■ Task brief:
Exact reproduction of the listing is required. Pictures are not reproduced.

--- START ---

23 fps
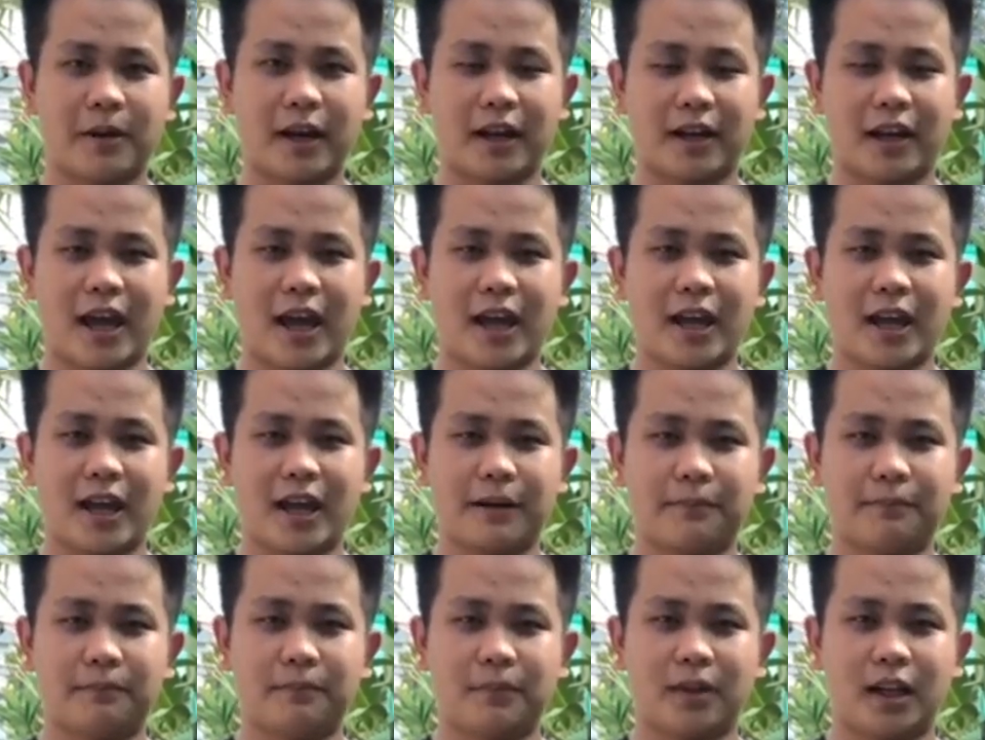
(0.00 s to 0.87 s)
mà để
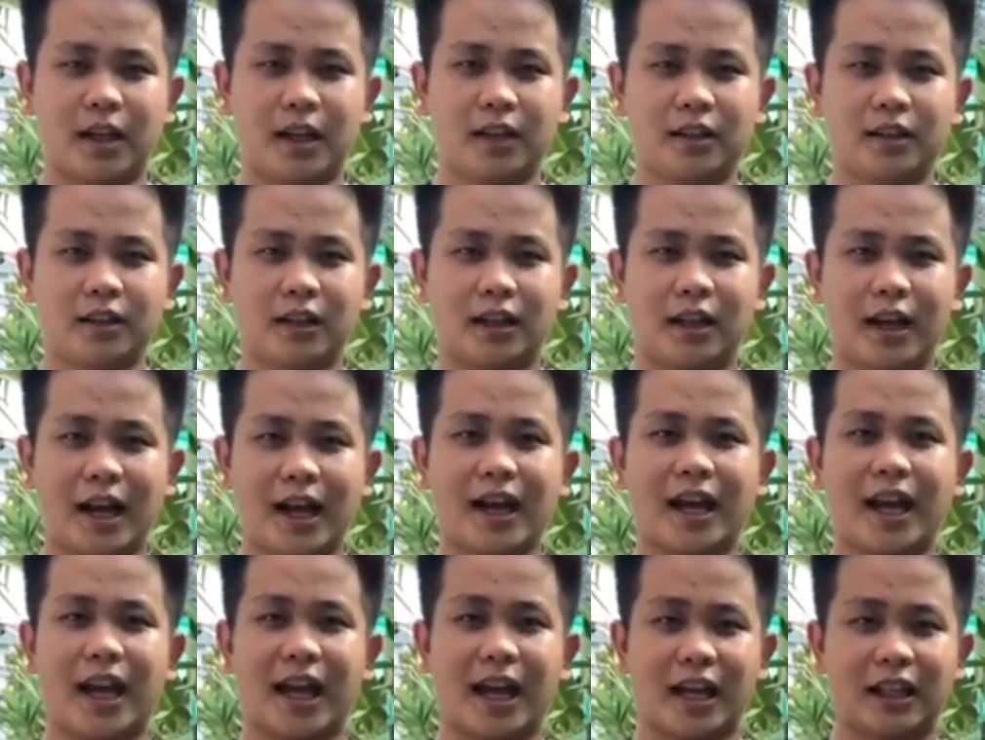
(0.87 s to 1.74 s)
em à,
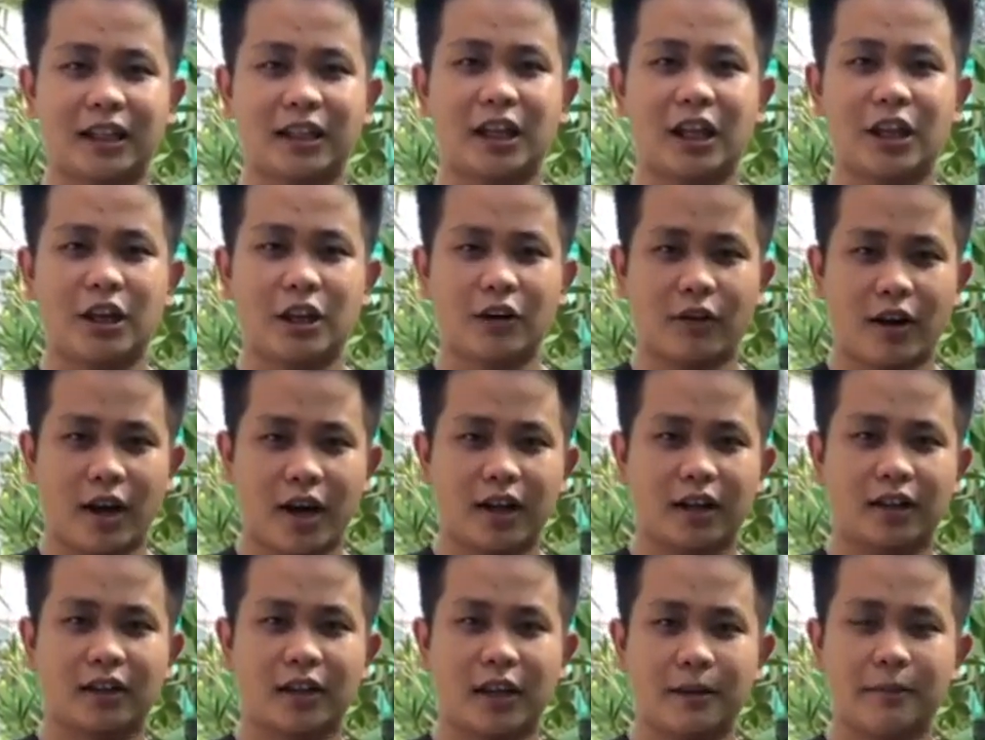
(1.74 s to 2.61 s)
lắng nghe anh chị nhiều
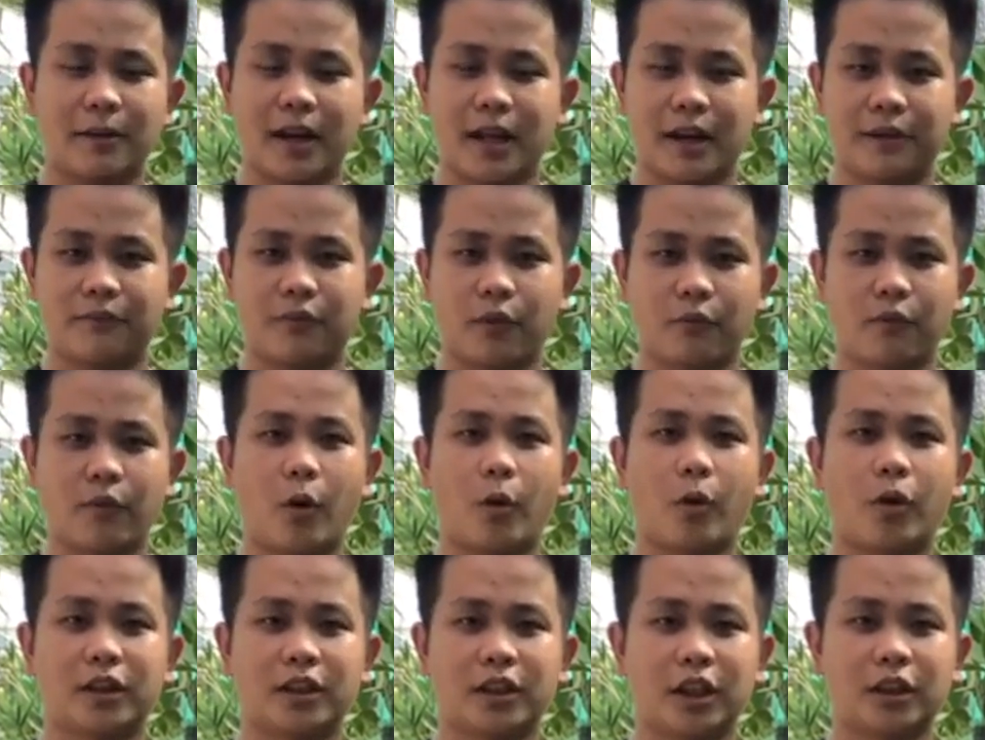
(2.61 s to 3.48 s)
hơn để bên em phục
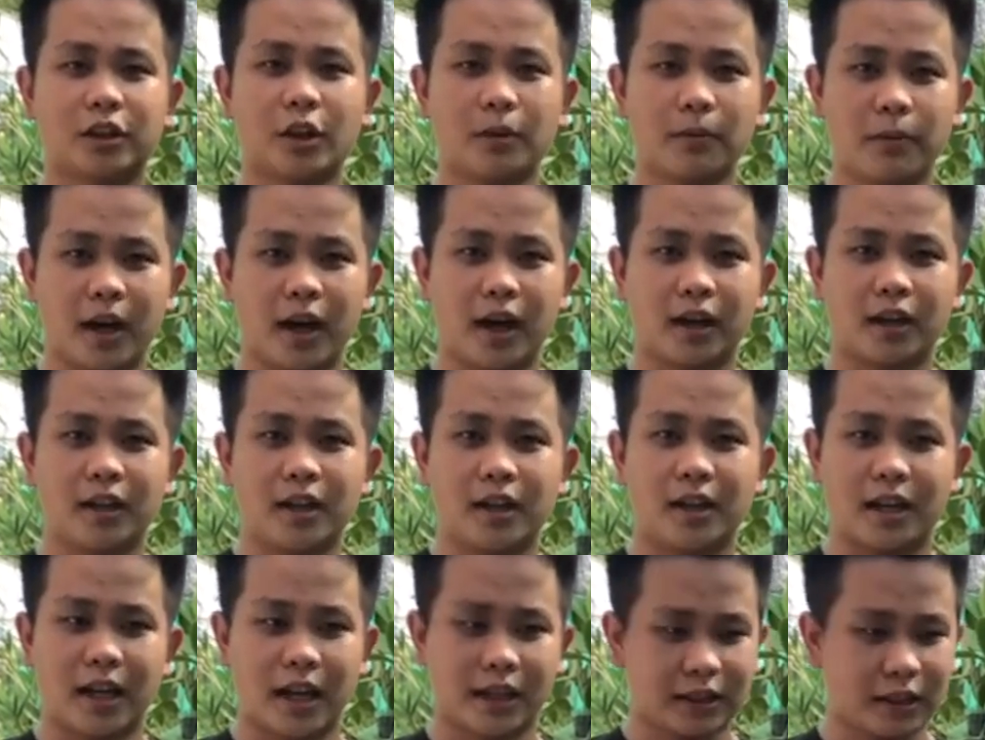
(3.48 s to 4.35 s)
vụ anh chị tốt hơn
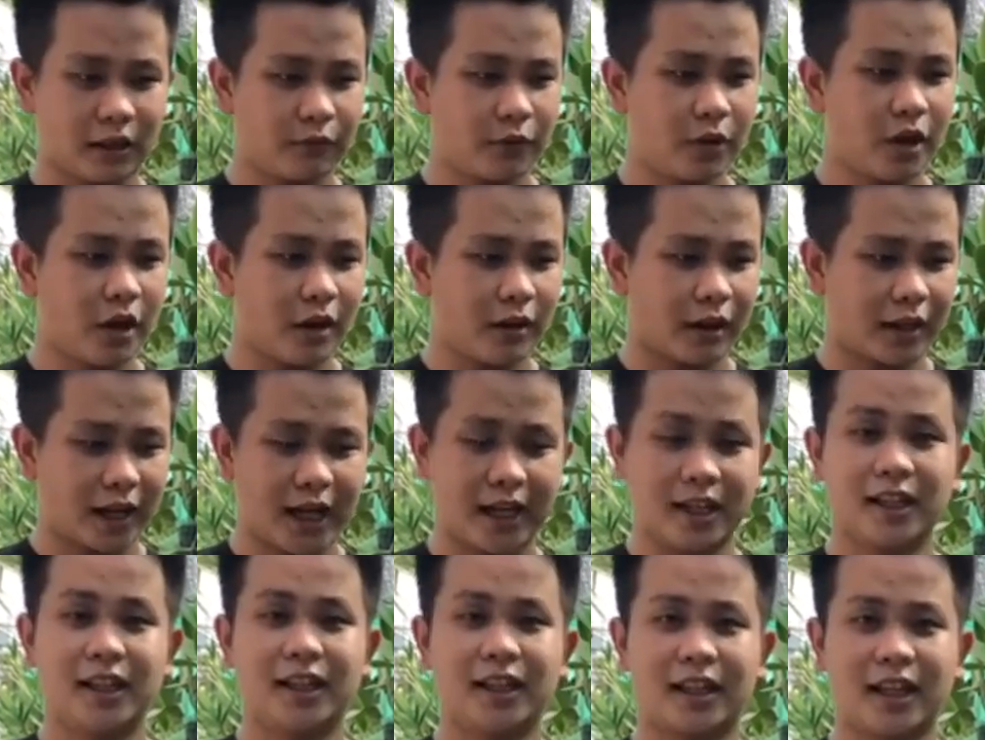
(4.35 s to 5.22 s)
là trong video lần
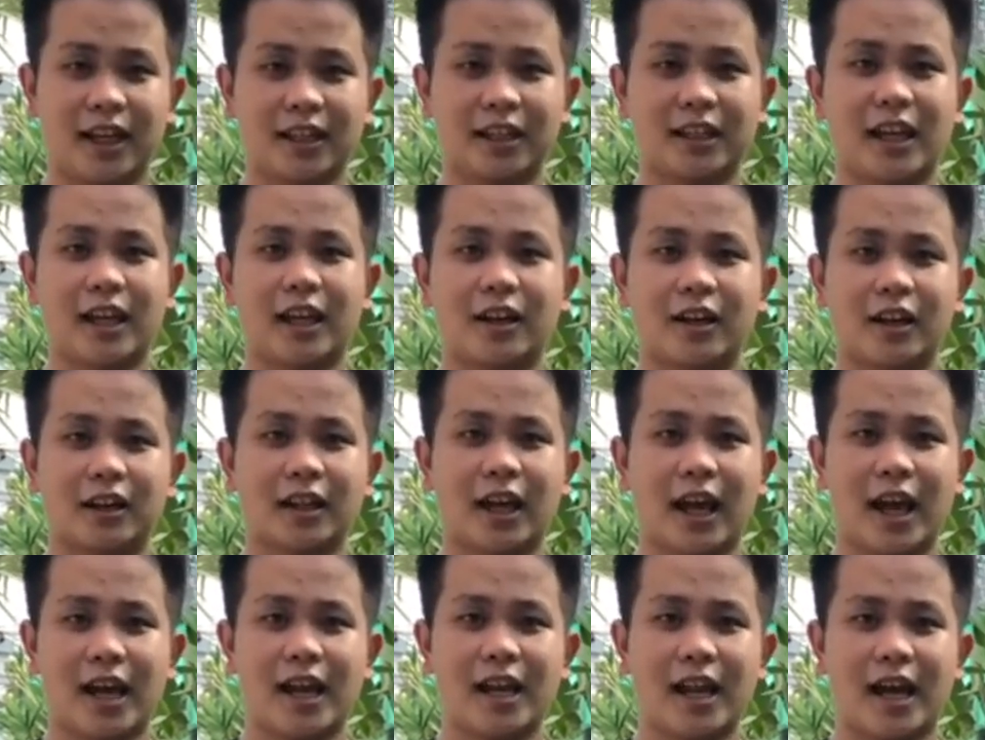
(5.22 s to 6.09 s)
này thì anh chị có
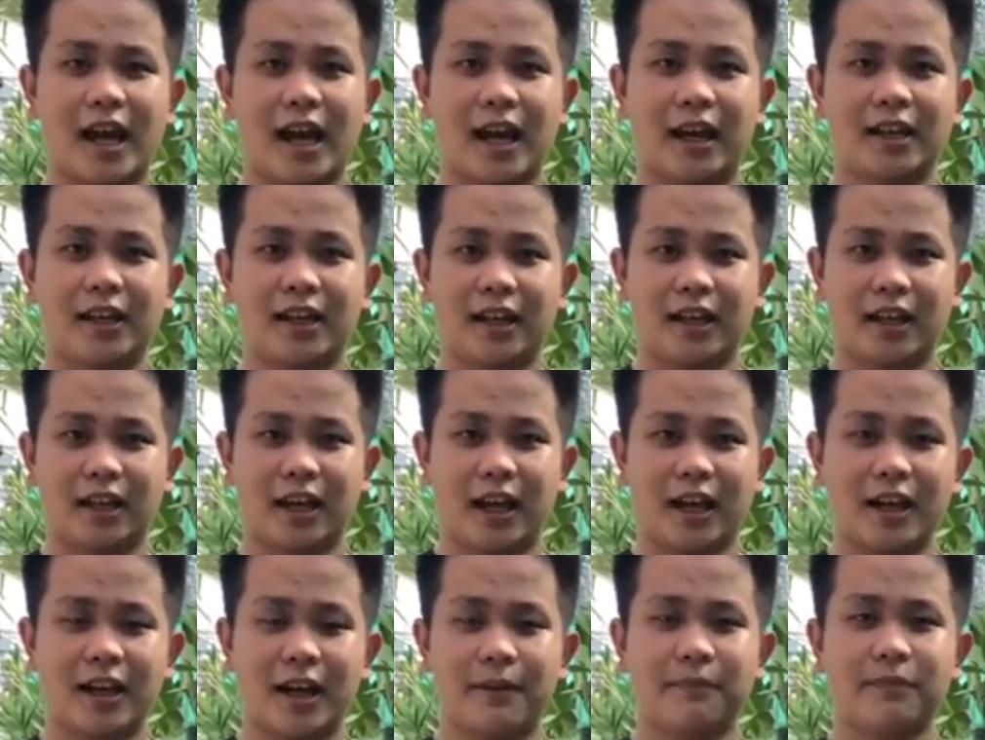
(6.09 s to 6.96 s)
thể là
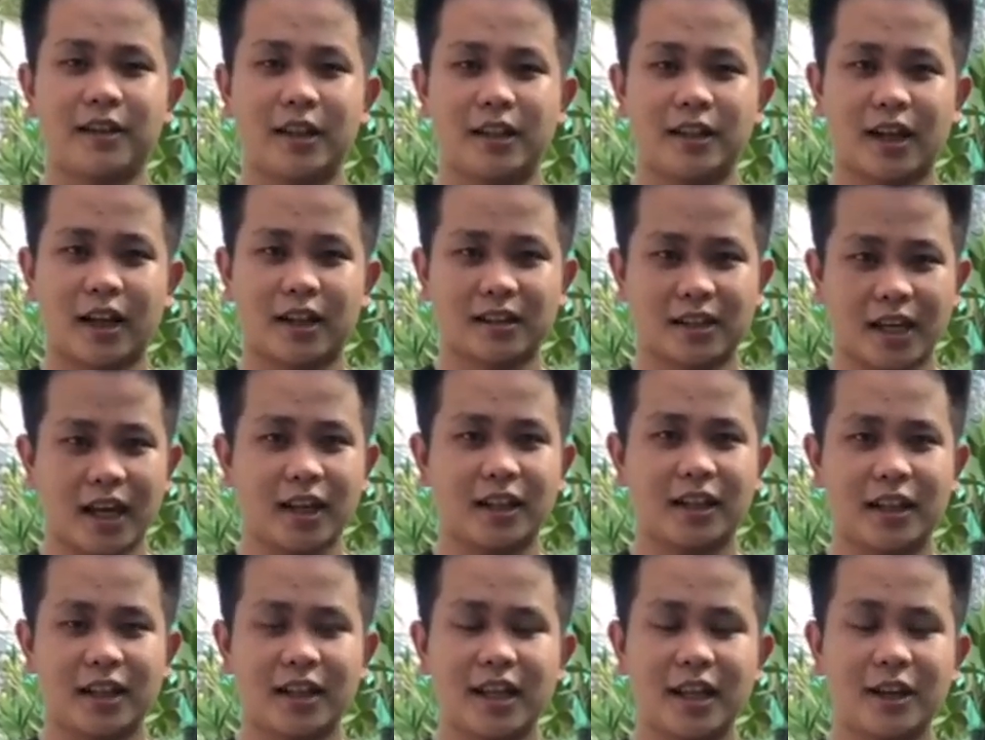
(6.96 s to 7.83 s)
gửi gắm những nhận
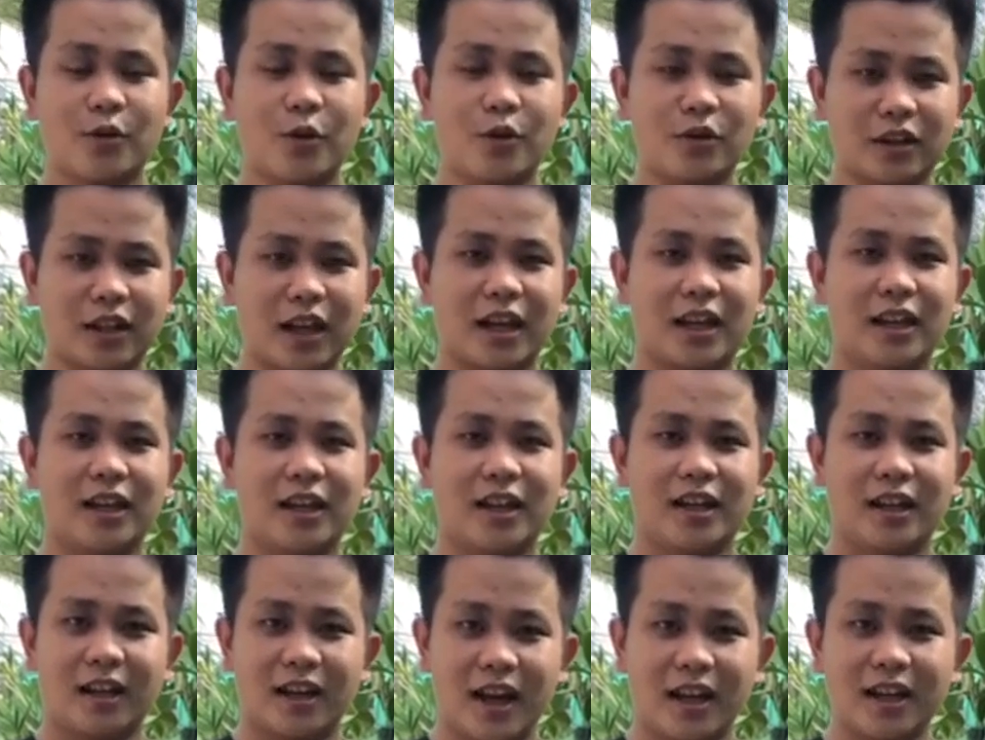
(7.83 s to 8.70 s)
xét những ý kiến của anh chị
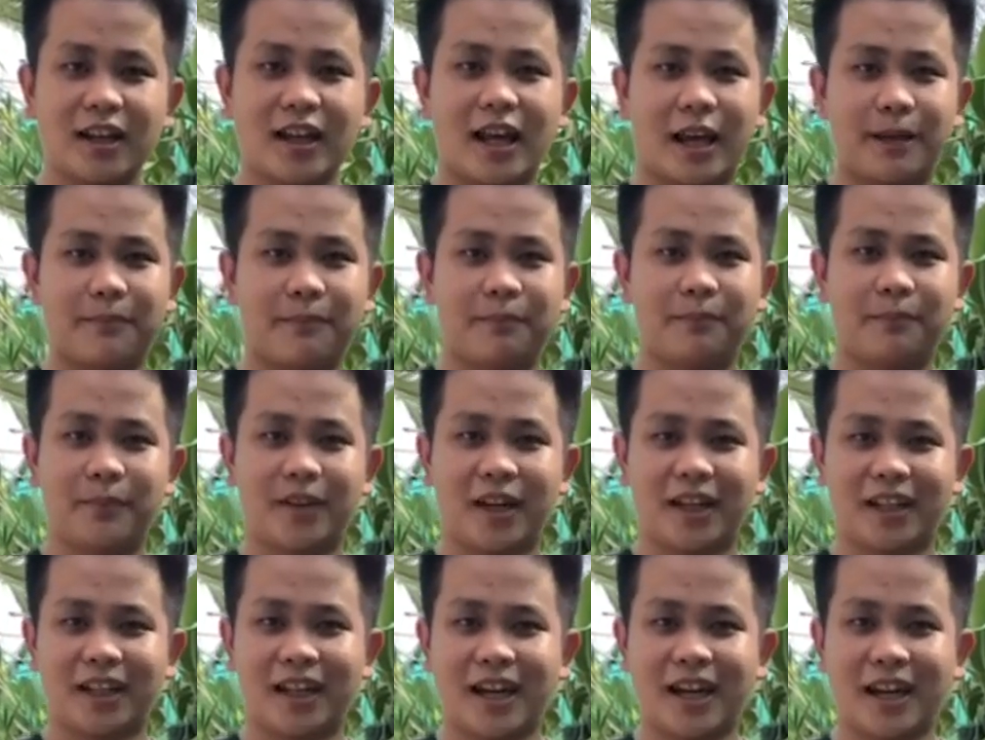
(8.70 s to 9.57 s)
đến em
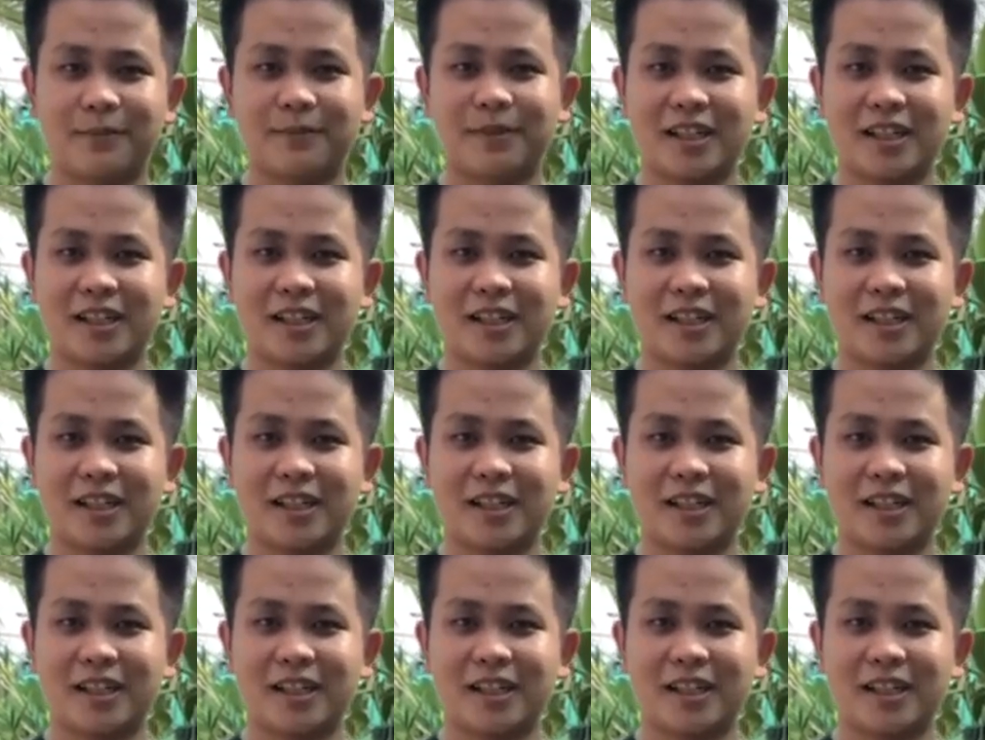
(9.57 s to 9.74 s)
anh chị à,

--- END ---

■ Result of the task:
23 fps
(0.00 s to 0.87 s)
mà để
(0.87 s to 1.74 s)
em à,
(1.74 s to 2.61 s)
lắng nghe anh chị nhiều
(2.61 s to 3.48 s)
hơn để bên em phục
(3.48 s to 4.35 s)
vụ anh chị tốt hơn
(4.35 s to 5.22 s)
là trong video lần
(5.22 s to 6.09 s)
này thì anh chị có
(6.09 s to 6.96 s)
thể là
(6.96 s to 7.83 s)
gửi gắm những nhận
(7.83 s to 8.70 s)
xét những ý kiến của anh chị
(8.70 s to 9.57 s)
đến em
(9.57 s to 9.74 s)
anh chị à,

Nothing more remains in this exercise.